3rd Mayor of Juneau, Alaska
- In office 1902–1904
- Preceded by: George Forrest
- Succeeded by: George Forrest

Personal details
- Born: Ohlin Harrison Adsit August 1855 New York, U.S.
- Died: August 8, 1909 (aged 53–54) Seattle, Washington, U.S.
- Occupation: Politician, broker

= Ohlin H. Adsit =

American politician (1855–1909)

Ohlin Harrison Adsit (August 1855 - August 8, 1909) was an Alaskan broker and politician, including serving as Mayor of Juneau from 1902 to 1904.

==Biography==
He was born in August 1855 in New York. Adsit came to Alaska, originally seeking success during the Klondike Gold Rush of the late 1890s.

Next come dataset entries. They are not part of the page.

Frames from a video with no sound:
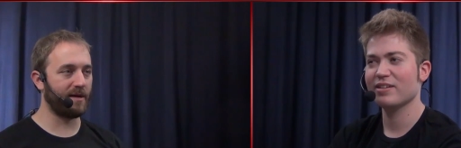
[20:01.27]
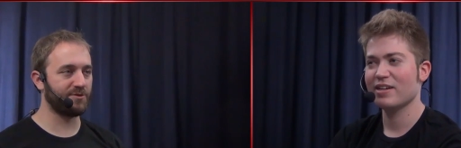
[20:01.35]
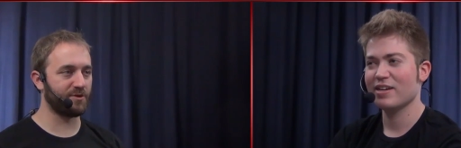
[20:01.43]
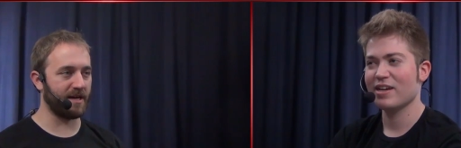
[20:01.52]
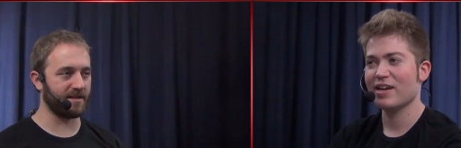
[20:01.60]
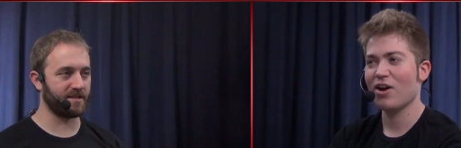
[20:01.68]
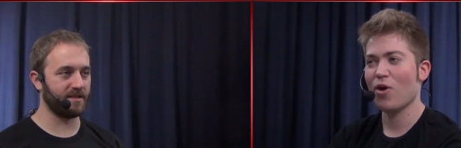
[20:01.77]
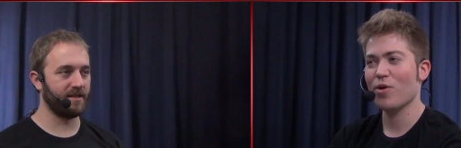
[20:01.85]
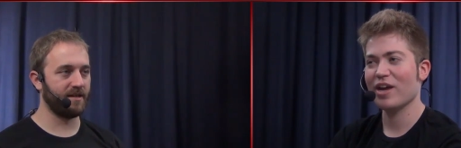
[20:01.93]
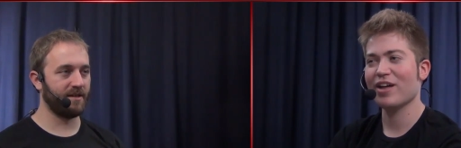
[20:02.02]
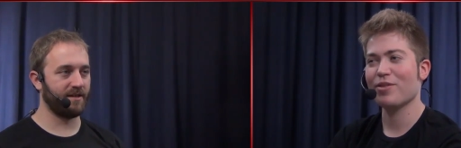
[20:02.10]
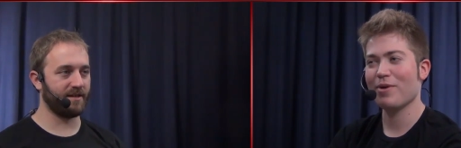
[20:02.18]
Speaker 1: well
Speaker 2: dressed. Oh
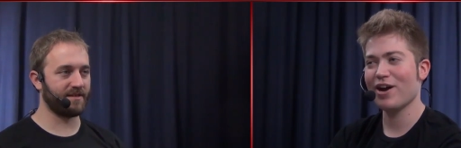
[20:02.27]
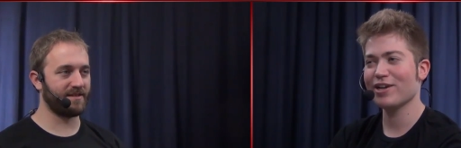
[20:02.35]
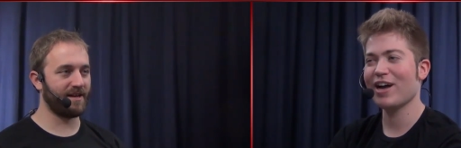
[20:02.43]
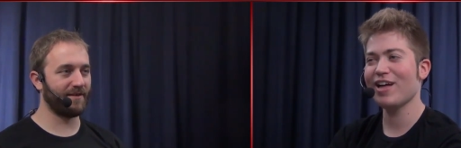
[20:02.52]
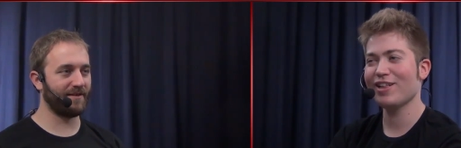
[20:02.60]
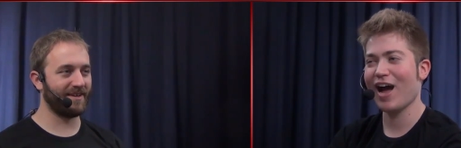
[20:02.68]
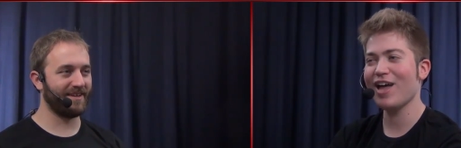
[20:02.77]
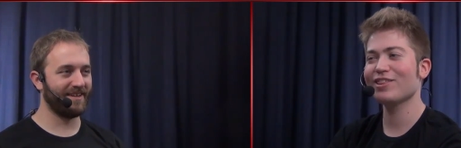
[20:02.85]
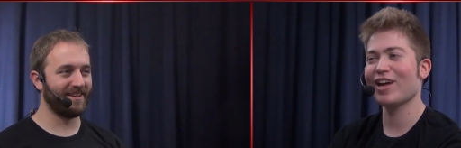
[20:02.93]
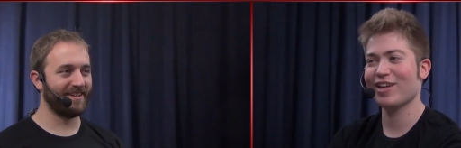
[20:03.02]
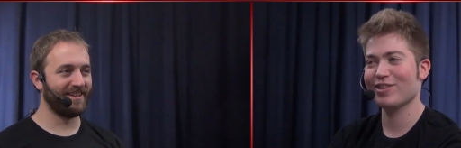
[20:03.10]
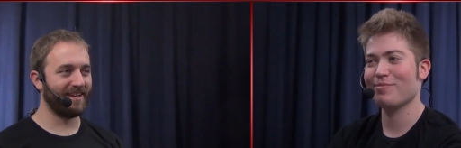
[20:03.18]
yeah, the pocket. Not, I, I,
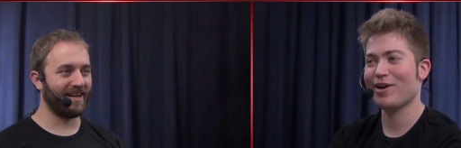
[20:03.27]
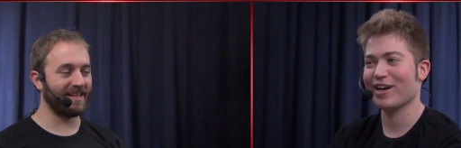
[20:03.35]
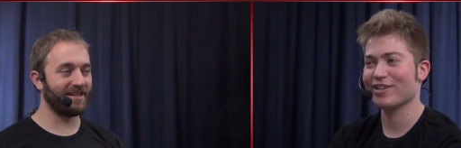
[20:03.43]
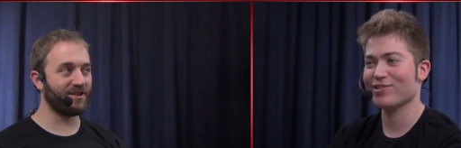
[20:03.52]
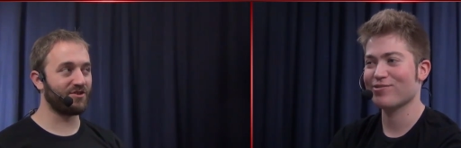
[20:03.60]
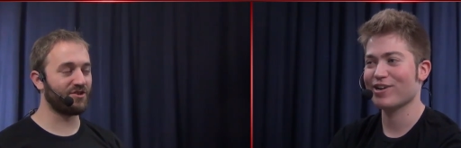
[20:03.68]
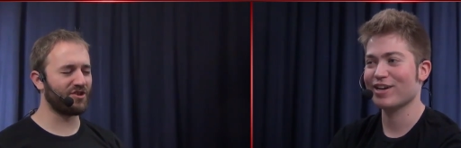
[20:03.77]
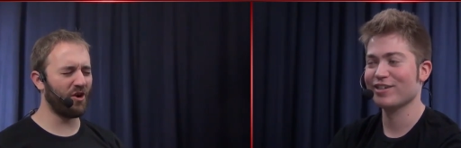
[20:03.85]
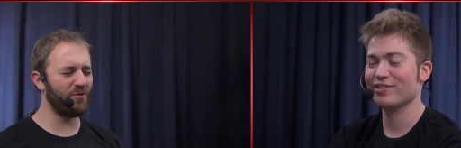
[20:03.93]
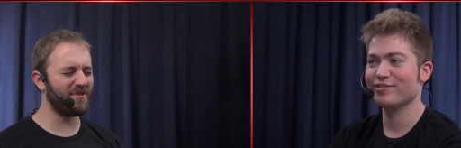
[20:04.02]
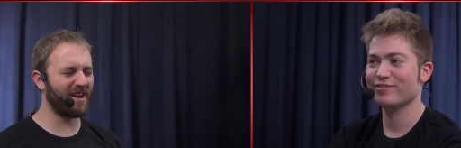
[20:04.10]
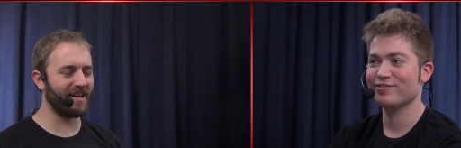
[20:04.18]
like the pocket. It is square.
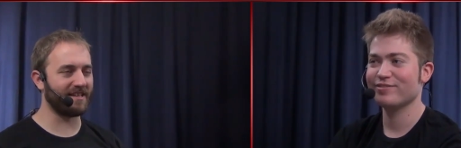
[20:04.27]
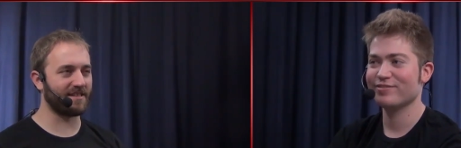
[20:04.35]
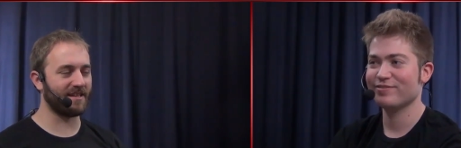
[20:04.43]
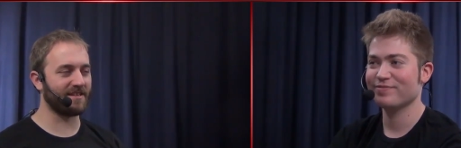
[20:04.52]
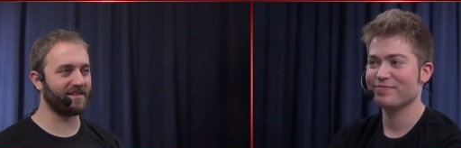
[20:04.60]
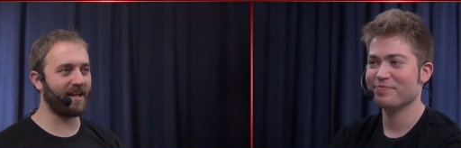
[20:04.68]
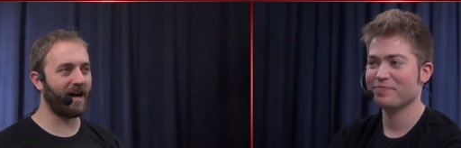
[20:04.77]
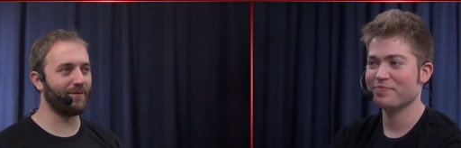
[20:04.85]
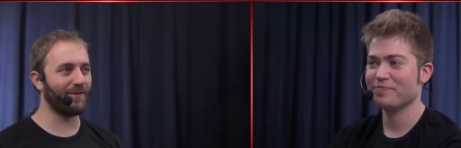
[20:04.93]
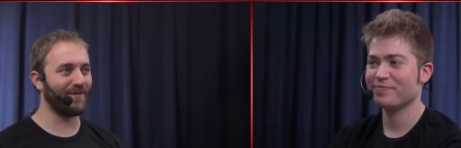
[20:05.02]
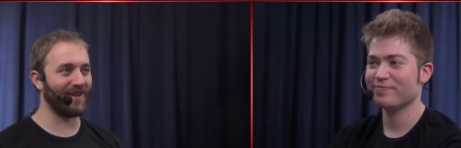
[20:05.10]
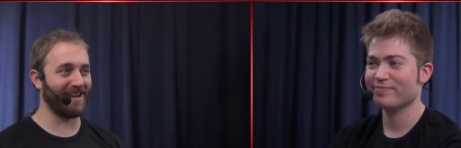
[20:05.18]
so
Speaker 1: nice. It is
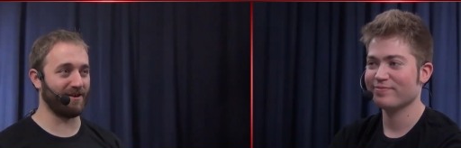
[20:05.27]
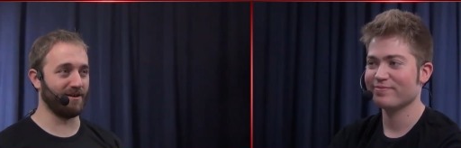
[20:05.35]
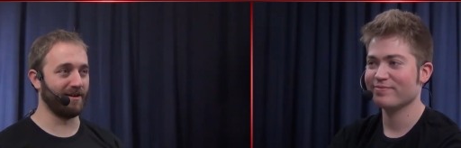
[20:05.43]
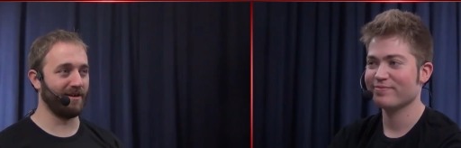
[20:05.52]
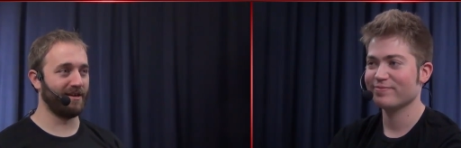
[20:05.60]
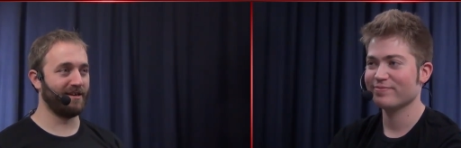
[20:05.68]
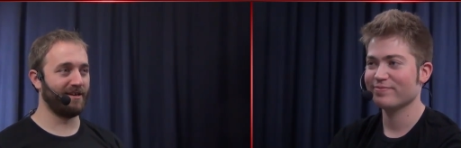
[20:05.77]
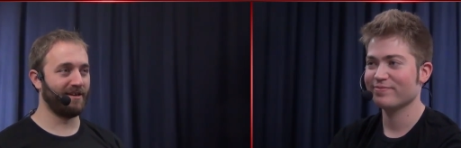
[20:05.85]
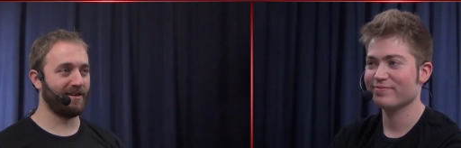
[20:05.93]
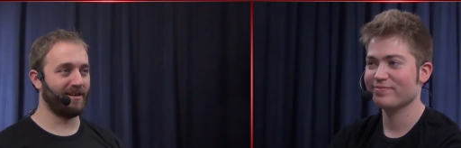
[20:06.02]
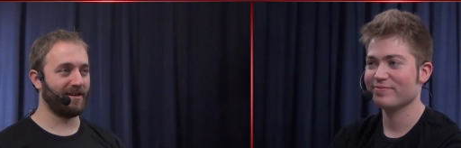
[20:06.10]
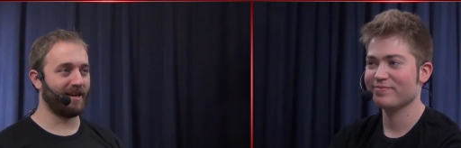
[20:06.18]
not
Speaker 2: fair.
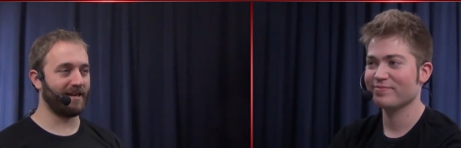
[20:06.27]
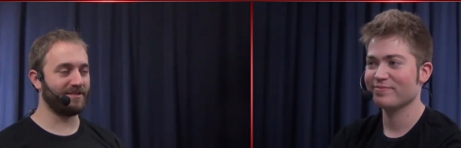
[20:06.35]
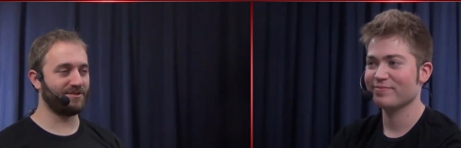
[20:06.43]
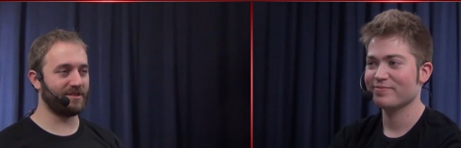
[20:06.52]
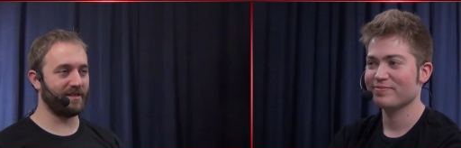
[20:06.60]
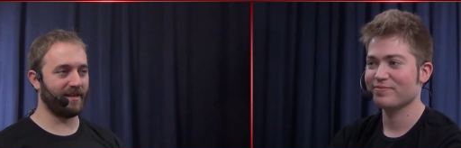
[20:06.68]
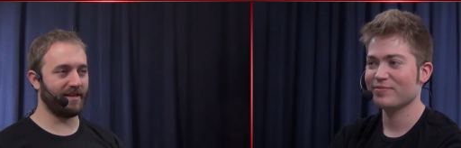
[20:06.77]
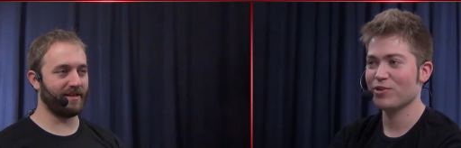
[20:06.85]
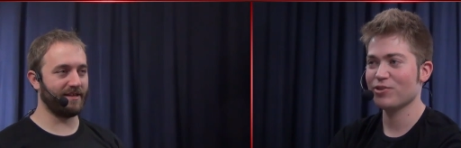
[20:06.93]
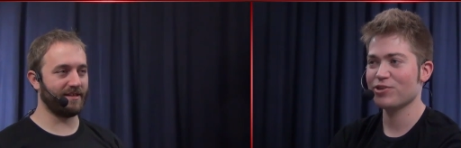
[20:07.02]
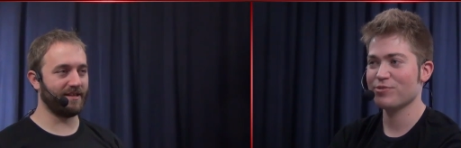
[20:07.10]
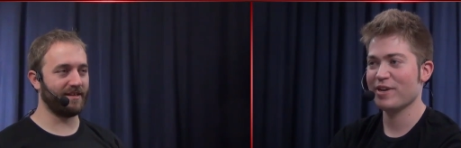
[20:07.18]
I you
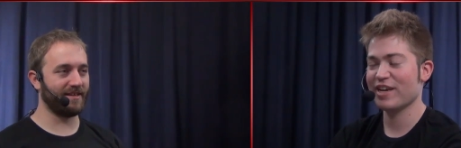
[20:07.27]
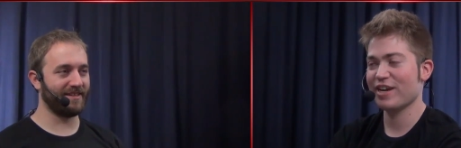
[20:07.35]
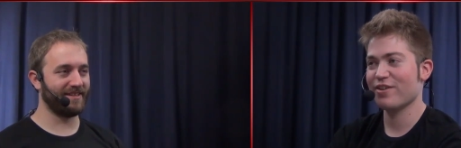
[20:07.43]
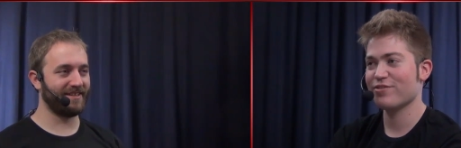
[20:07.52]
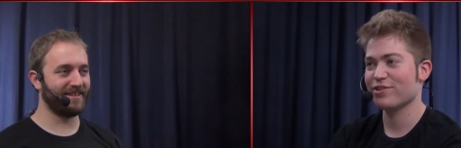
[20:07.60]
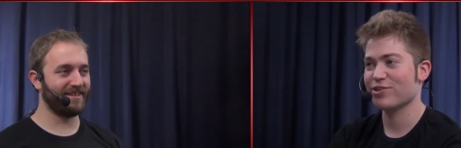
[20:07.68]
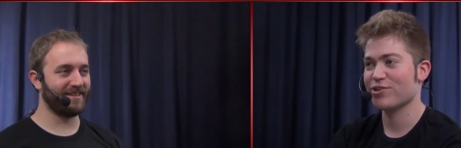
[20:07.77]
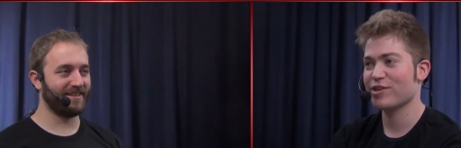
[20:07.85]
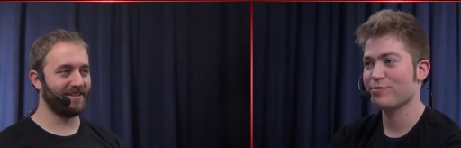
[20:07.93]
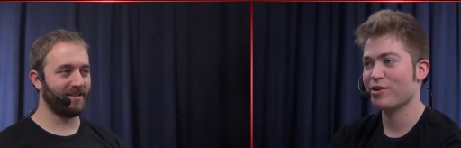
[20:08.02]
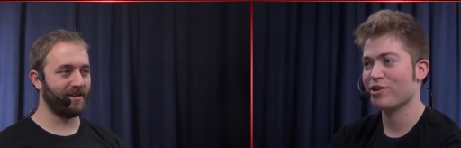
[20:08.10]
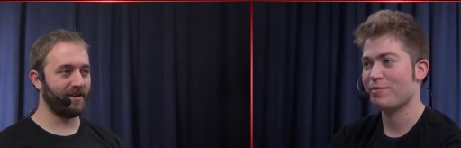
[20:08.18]
it, could just make an effort to
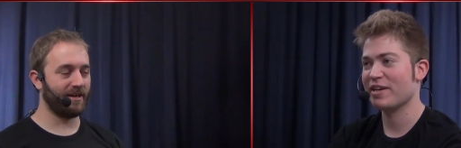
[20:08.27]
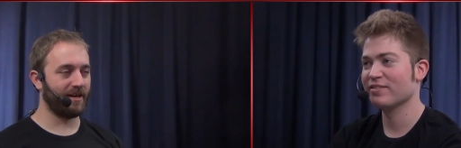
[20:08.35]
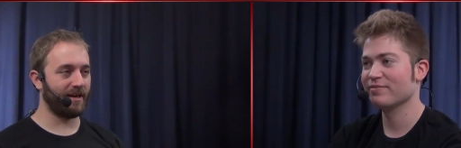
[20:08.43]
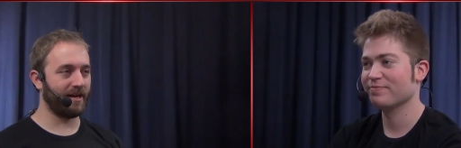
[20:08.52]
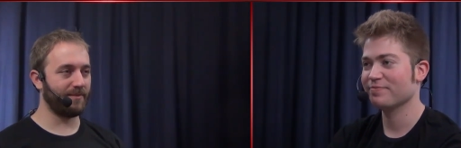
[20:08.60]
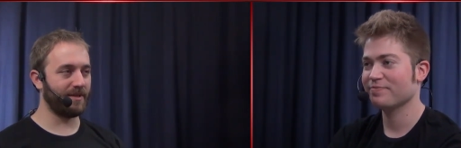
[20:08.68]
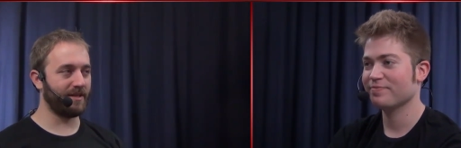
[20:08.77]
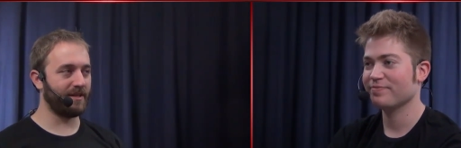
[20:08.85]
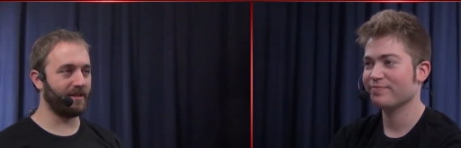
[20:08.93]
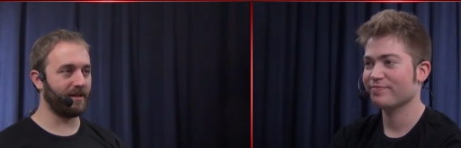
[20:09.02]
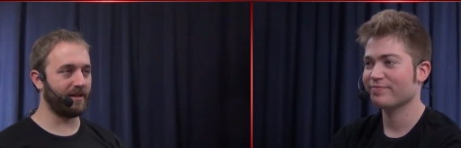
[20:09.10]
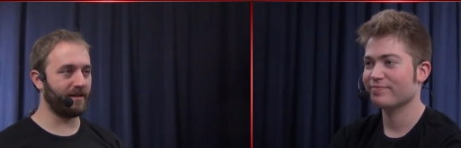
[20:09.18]
dress better, man.
Speaker 1: I
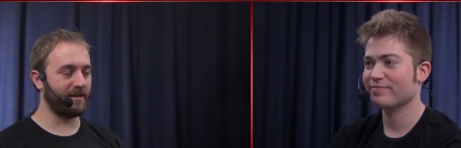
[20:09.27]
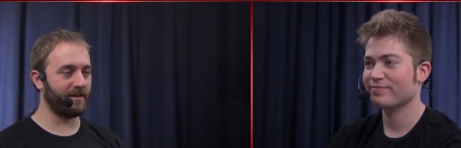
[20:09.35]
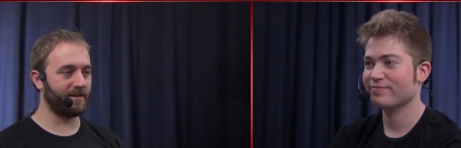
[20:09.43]
mean,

He was the plaintiff in Malony v. Adsit, a United States Supreme Court case involving a dispute of the ownership of a tract of land in the townsite of Juneau between Adsit and John F. Malony. The case, originally tried before Judge Arthur K. Delaney (who would later precede Adsit as mayor of Juneau) on August 10, 1897, was ruled in favor of Adsit. Malony appealed the result, bringing the case to the Supreme Court.

Adsit visited Portland, Oregon, in 1901.

He served as Mayor of Juneau from 1902 to 1904.

He died on August 8, 1909, in Seattle, Washington.